**DESCRIPTION OF THE TASK:**
Report each line of the records below that holds the word "video".

**LISTED RECORDS:**
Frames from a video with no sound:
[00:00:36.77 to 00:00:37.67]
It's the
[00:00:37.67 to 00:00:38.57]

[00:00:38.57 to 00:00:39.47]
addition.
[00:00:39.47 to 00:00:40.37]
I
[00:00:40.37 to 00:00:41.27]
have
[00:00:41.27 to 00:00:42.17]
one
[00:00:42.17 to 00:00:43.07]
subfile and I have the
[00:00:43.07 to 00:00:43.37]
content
...
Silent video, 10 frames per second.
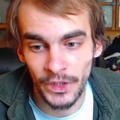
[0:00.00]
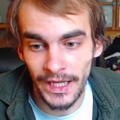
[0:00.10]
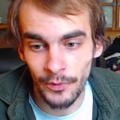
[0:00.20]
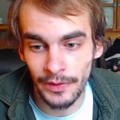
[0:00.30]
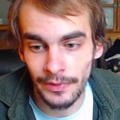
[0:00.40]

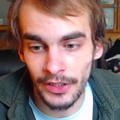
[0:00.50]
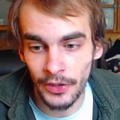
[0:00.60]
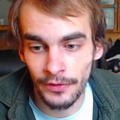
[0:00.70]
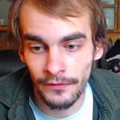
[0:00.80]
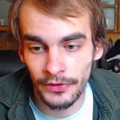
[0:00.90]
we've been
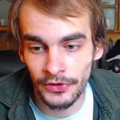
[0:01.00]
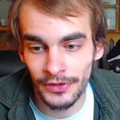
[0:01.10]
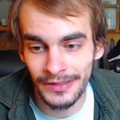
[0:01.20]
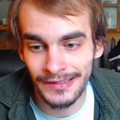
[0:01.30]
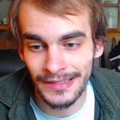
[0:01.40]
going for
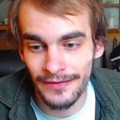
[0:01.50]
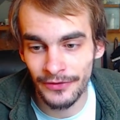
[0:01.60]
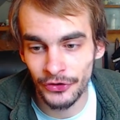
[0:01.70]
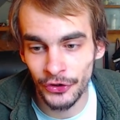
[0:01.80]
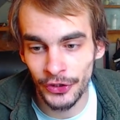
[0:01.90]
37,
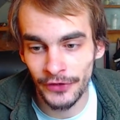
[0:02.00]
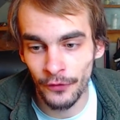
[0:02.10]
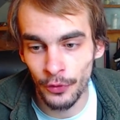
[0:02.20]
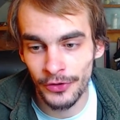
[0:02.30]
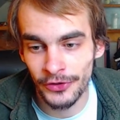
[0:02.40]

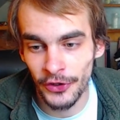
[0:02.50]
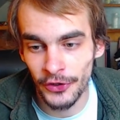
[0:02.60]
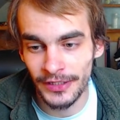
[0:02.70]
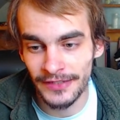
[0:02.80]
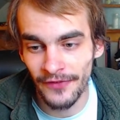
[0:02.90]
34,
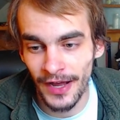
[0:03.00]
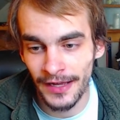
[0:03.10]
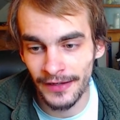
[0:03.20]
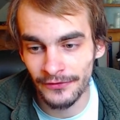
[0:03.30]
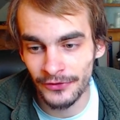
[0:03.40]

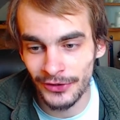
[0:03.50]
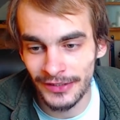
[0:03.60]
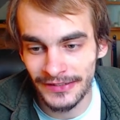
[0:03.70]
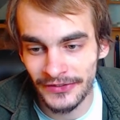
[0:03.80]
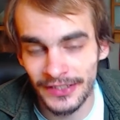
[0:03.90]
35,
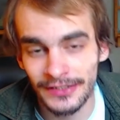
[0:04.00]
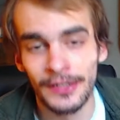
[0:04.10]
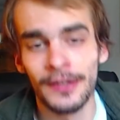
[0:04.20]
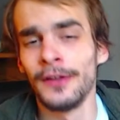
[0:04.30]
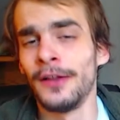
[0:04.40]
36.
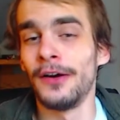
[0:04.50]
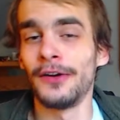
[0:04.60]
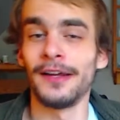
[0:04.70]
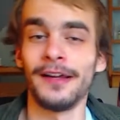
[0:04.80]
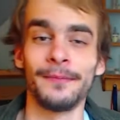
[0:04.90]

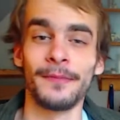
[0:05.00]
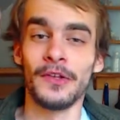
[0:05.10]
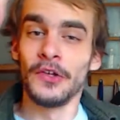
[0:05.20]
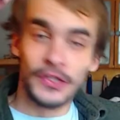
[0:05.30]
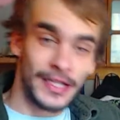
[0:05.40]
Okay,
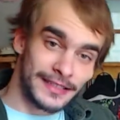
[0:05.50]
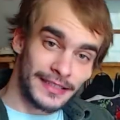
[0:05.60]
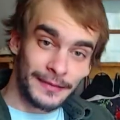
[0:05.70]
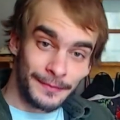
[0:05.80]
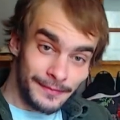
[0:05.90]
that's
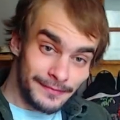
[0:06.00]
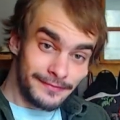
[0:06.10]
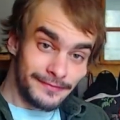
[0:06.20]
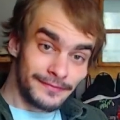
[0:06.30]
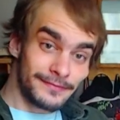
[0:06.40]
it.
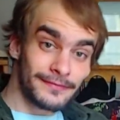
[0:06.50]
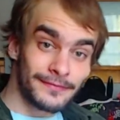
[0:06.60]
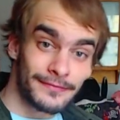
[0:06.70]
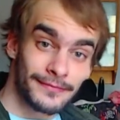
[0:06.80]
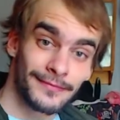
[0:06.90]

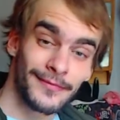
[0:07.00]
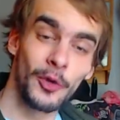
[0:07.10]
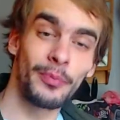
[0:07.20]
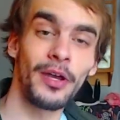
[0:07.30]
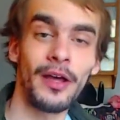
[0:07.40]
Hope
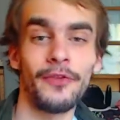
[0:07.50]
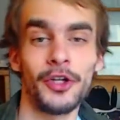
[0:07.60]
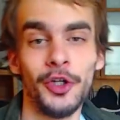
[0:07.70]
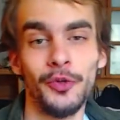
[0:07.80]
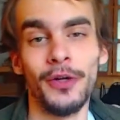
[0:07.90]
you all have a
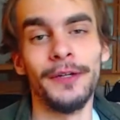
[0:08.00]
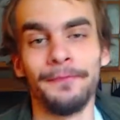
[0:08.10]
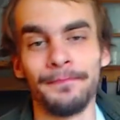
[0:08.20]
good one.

**ANSWER:**
Frames from a video with no sound:
Silent video, 10 frames per second.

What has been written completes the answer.